Em 1970 vários pesquisadores detectaram no vírus de Rous um gene (src) responsável por sua capacidade cancerígena.
A grande novidade surgiu, porém, cinco anos depois, quando Michael Bishop, Harold Varmus e colaboradores, da Universidade da Califórnia em San Francisco (EUA), revelaram que o oncogene do vírus se acha presente em células normais de galinha.
Isto significa que em células normais se podem encontrar genes que, ativados ou "ligados", provocam o câncer.
O vírus, de algum modo, se contamina com o gene e o incorpora, quando infecta a célula. Tão importante descoberta mereceu o prêmio Nobel em 1989, partilhado também por Rous.
Bishop e Varmus demonstraram ainda que o gene src também se encontra em células de mamíferos. E começaram a investigar o que o gene faz normalmente na célula quando não se acha ativado ou sofre mutação.
Essas pesquisas explicaram muitos problemas relacionados com o processo da divisão celular e revelaram a produção de uma nova classe de enzimas reguladoras, que seriam uma das funções normais do gene.
Um dos oncogenes mais conhecidos e estudados é o ras, presente em pelo menos 30% dos cânceres humanos.
Pelo estudo desse gene os cientistas descobriram a existência de vários modos de ativação, um dos quais é a translocação, pela qual dois cromossomos trocam segmentos, sem falar dos meios químicos, como a adição ou troca de ácidos aminados (os elementos das proteínas).
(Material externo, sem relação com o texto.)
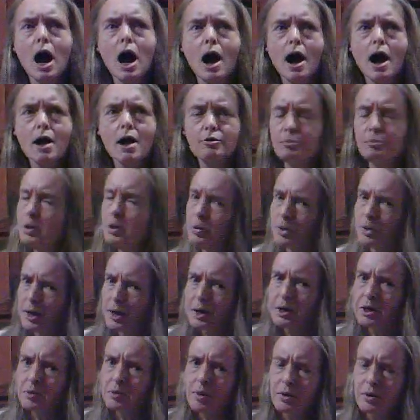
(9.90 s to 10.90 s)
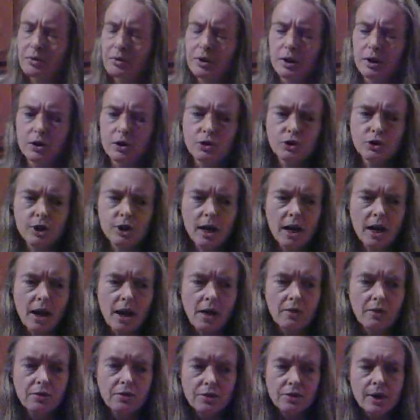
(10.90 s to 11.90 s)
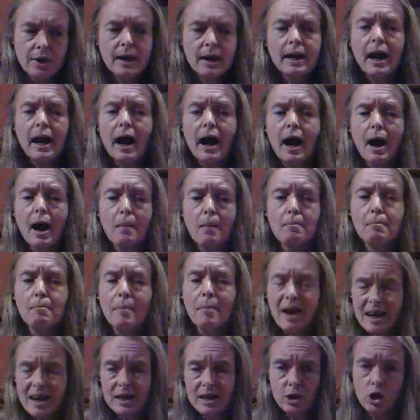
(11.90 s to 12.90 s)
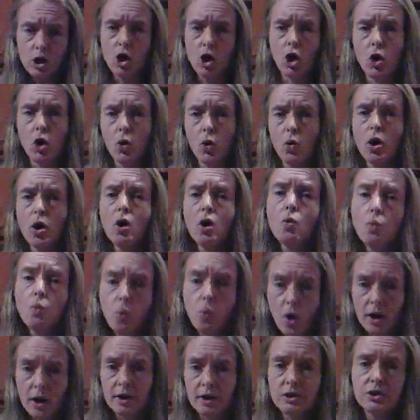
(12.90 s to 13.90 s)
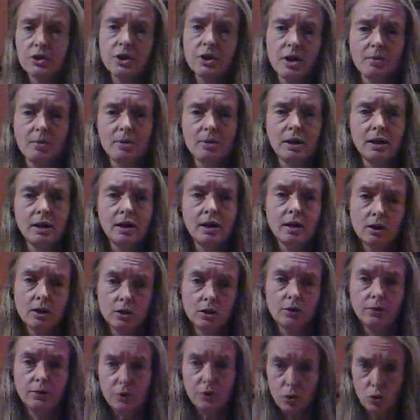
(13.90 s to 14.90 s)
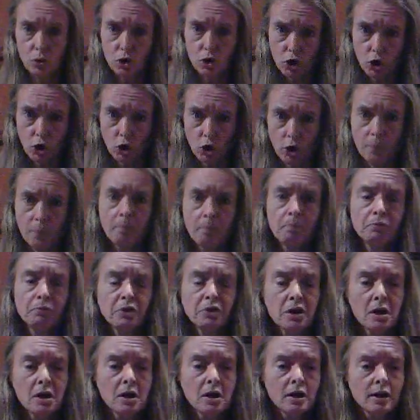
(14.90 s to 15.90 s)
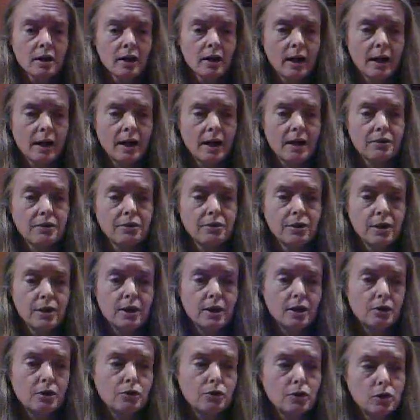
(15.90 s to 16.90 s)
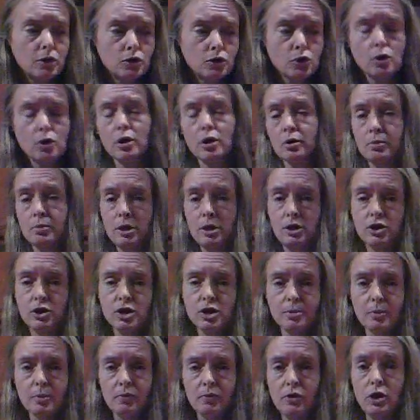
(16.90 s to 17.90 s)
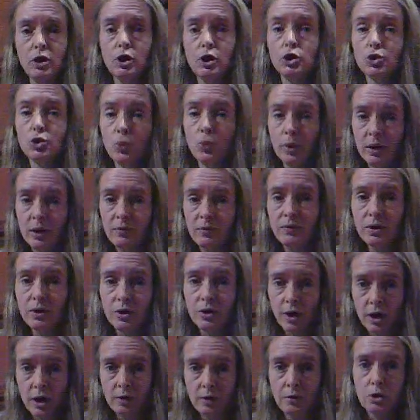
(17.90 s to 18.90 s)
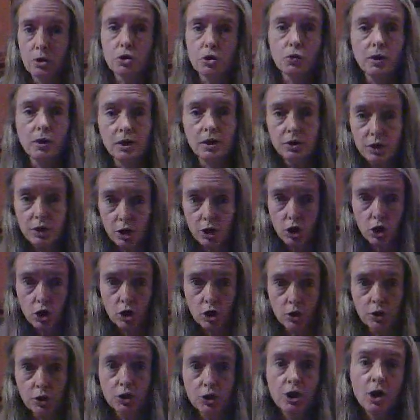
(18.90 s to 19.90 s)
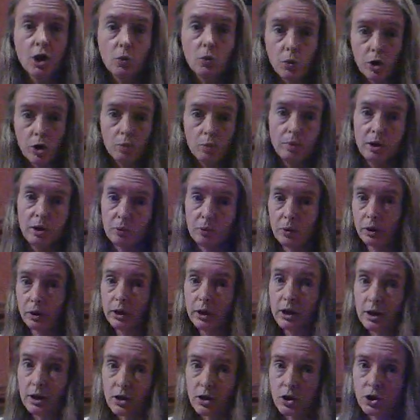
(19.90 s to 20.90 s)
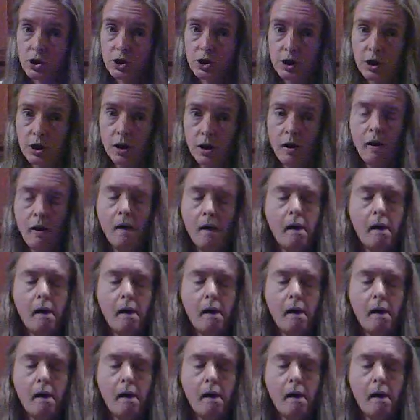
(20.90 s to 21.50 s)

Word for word: I have been thinking about this and I think I may know what is coming in the future. And I think these are going to be some of the 25th anniversary editions that will be released.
Curioso e irônico é assinalar que o src, oncogene pioneiro, é o menos encontrado em tumores humanos.
Já referimos que os genes supressores agem em oposição aos oncogenes, o primeiro deles cronologicamente, é o do retinoblastoma, tumor ocular operável na infância, que todavia só foi clonado em 1986.
O descompasso entre as investigações sobre os dois tipos de genes está sendo, porém, vencido e ultimamente a pesquisa de genes supressores está muito acelerada, tendendo os dois campos a unir-se.
Um dos genes supressores mais conhecidos é o p53, que sofre mutação em até 50% de todos os cânceres humanos.
É muito recente a descoberta do BRCA 1, do qual depende a suscetibilidade ao câncer mamário.
Todos esses dados, inclusive a descoberta dos genes reparadores do DNA, reforçam a idéia de o câncer ser estimulado por mutações de genes.
Como diz Varmus, citado por Jean Marx ("Science", 261, 1940) "em 1994 há indicação incontroversa de que o câncer é doença genética".